Thanks to pairing, MiTM attacks are avoided and together with the implementation of a white list of devices, this adds a higher level of security to communication.
The pairing process only authorises users, who listen to network trafficking being carried out from unencrypted traffic.
It is possible to encrypt the communications channel through a long term key LTK (Long Term Key). The LTK is a key generated after pairing and knows as much about the master as the slave upon activating the encryption.
- Encrypted communication avoiding possible attackers listening -
Once encrypted, we have repeated the same data reading test from the previous section. In the following images the differences can be observed between the same Bluetooth transmission with and without encryption.
- Reading WITHOUT encryption activated -
- Reading WITH encryption activated -
Encrypted information verifies that it is not possible to interpret captured information. The value 0x0018, the response of the slave to the request, also does not appear in the encrypted communication.
With the existing pairing there is the possibility of threatening the key in the long run in order to encrypt communication. This key persists, threatening both devices, master and slave, and used to ascertain in advance a communication between devices, the key of which will encrypt communication, being capable of carrying out encrypted information exchange without having to carry out the previous steps of pairing and authentication again. The LTK can be used by both devices provided that these retain the key saved without it being deleted manually.

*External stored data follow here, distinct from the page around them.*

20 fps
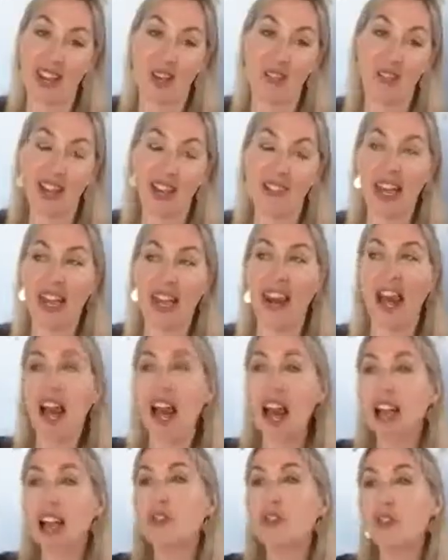would love that.
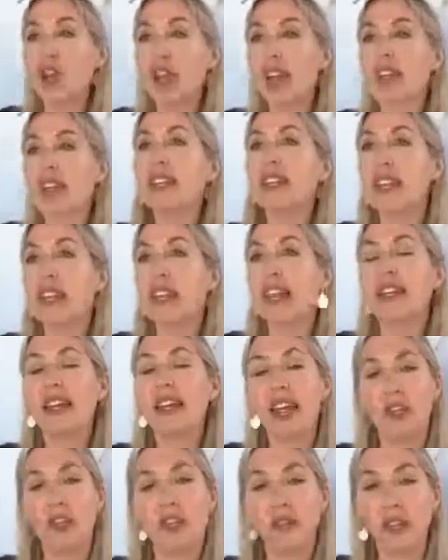I try to get
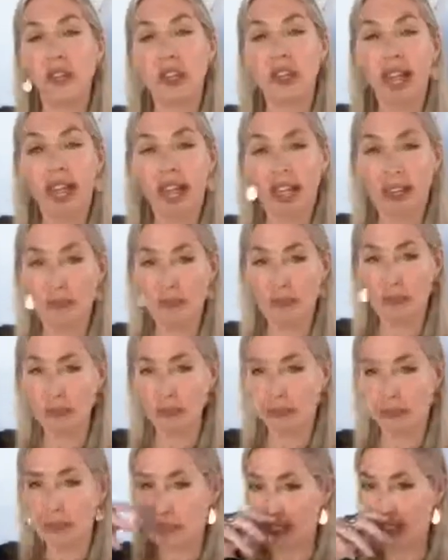natural light
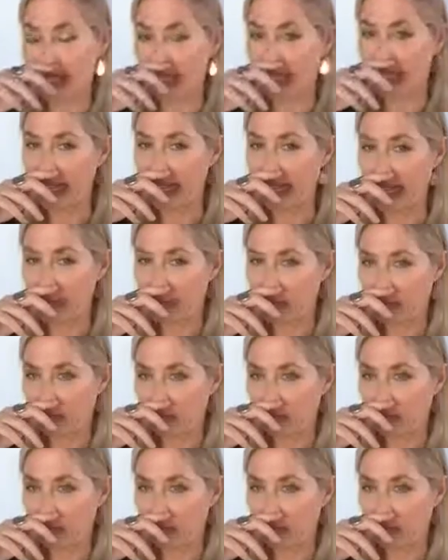daily.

From the conclusions obtained in the laboratory tests the following recommendations can be extracted in order to assure the safety of Bluetooth communications:
- Activate the communication encryption whenever possible. The use of LTK allows communication to be encrypted between the master and the slave from the first moment. All devices from a control network that uses Bluetooth should make use of the encryption.
- Do not accept connections from unknown devices. Activate the white list option in the master and require pairing with a key of at least 5 characters, thus avoiding malicious devices connecting without permission.
- Continuously revise the list of registered trusted devices in order to avoid malicious devices appearing.
- Assign a name to the devices that does not reflect extra information such as the brand, the device model, the location or service. With these measures it is difficult for possible attackers to benefit from vulnerabilities associated with specific devices and carry out targeted attacks.
- Maintain device configuration in invisible mode to make it difficult to detect from other devices.